Bucher has the primary responsibility of briefing Schuerer on each patient’s condition, which today includes those who have experienced small bowel obstructions, a gallbladder removal, ventral hernia repair and multiple gunshots. Every once in a while, a little humor surfaces in the conversation, creating a minor but necessary diversion in the hours of seriousness and concern that define the job.
This same day, Schuerer and another trauma team also perform rounds on ICU patients. The Saturday before, Schuerer provided 17 consults in 12 hours. The next day, he followed up with eight more.
Communication is a huge part of the trauma team’s routine. Not only does the team share patient progress during rounds, but they also meet weekly with a multidisciplinary group to discuss and document each patient’s treatment plan, special needs or circumstances and potential discharge date. “As an academic hospital, we incorporate learning and training into virtually everything we do. These informal meetings are one of the best ways to make that happen,” says Schuerer.
Though the need for surgery can arise at any time during a shift, on this day Schuerer performs two surgeries in the morning: the repair of a man’s leg that was run over by several motorcycles and a colostomy reversal. The first surgery takes less than an hour; the second well over two hours. Most people aren’t aware that trauma surgeons perform nontrauma-related surgeries, but this makes up a considerable amount of their surgical work.

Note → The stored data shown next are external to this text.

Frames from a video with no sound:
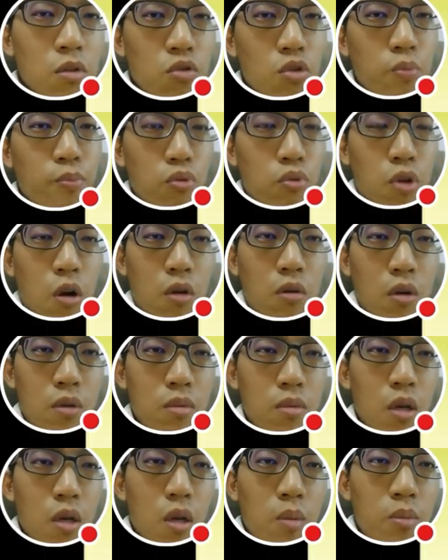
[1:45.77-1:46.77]
要普通；
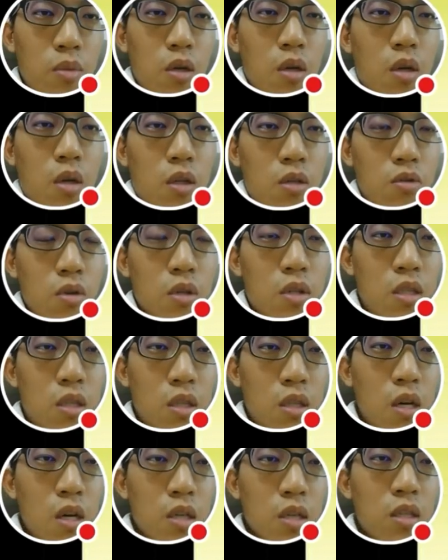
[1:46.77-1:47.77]
就是
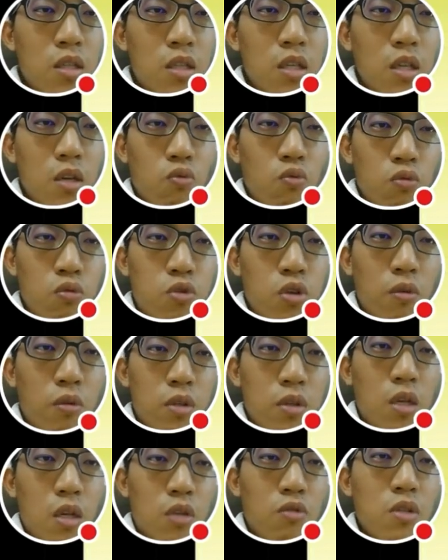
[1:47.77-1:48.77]
第二个是忌无
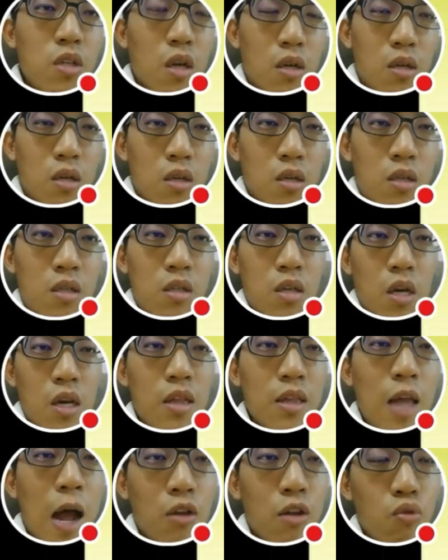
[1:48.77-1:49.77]
中心，就讲了写一
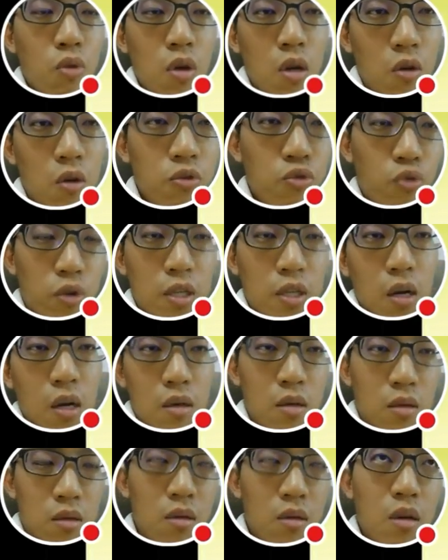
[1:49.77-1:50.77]
大堆流水账，
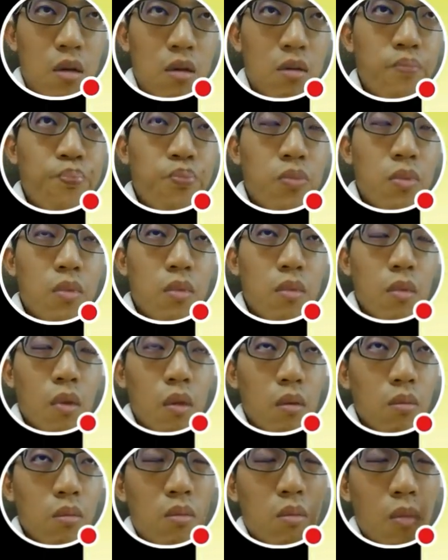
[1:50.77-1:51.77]
可是呢，
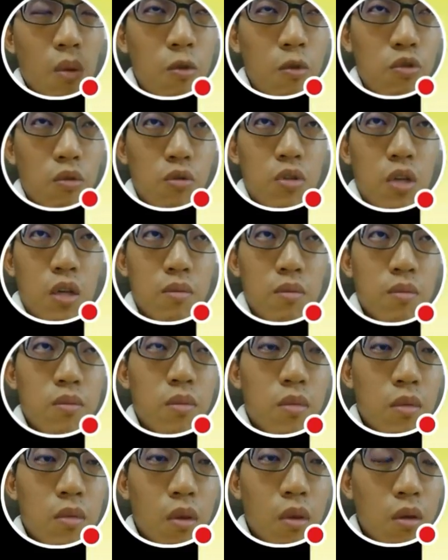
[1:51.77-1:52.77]
没有中心，
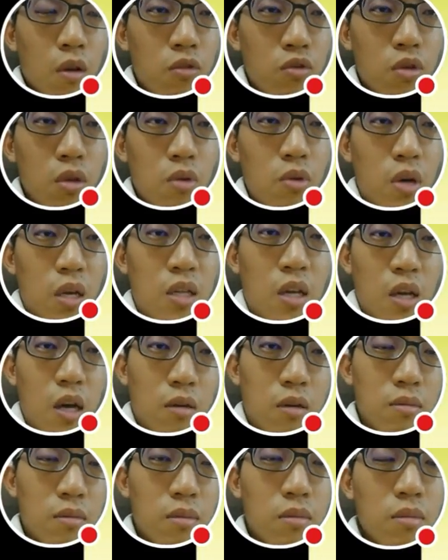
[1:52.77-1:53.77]
就是离题
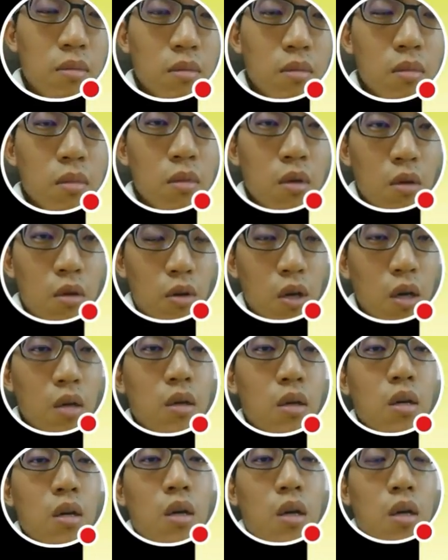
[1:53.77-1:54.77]
了。OK，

RESEARCH & QUALITY IMPROVEMENT
In addition to responding to emergency trauma needs and teaching, the trauma surgeons conduct research and work on quality improvement for the trauma and surgical intensive care units. These functions are accomplished during the weeks in between on-call shifts. “Our first priority is to ensure that patients get safe and medically proven care. A big part of accomplishing this is through continuous improvements in patient safety and quality,” says Schuerer, who participated in the hospital’s Goldfarb Patient Safety and Quality Fellowship program from 2008 to 2009. “Recently we revamped the hospital’s massive-transfusion policy, which helps get the right blood products in large volumes for people who are bleeding to death. We were able to shorten the process, which is crucial to improving patient outcomes.” The policy impacts nontrauma patients, too.

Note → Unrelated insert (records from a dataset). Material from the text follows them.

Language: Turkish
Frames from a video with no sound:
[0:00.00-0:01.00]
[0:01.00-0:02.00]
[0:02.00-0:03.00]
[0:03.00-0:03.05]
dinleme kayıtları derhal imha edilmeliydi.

Schuerer also serves as director of the surgery critical care fellowship program at Washington University School of Medicine. Each year, the program recruits four general and specialty surgeons to train as leaders in surgical critical care. Fellows divide their clinical training among several intensive care units, including the 24-bed surgery/burn/trauma intensive care unit, cardiothoracic intensive care unit, neuro-intensive care unit, medical intensive care unit, coronary care unit and pediatric intensive care unit. “It’s an honor to have a hand in teaching the next generation of trauma surgeons,” says Schuerer.
Schuerer’s impact on his patients, the trauma teams he works with and the hospital in general is apparent. Less apparent is the impact they have on him. Schuerer says the most difficult part of his job is “patients dying, especially young, innocent trauma victims.” The most rewarding part is “saving patients that others cannot, mostly due to the resources that Barnes-Jewish offers.”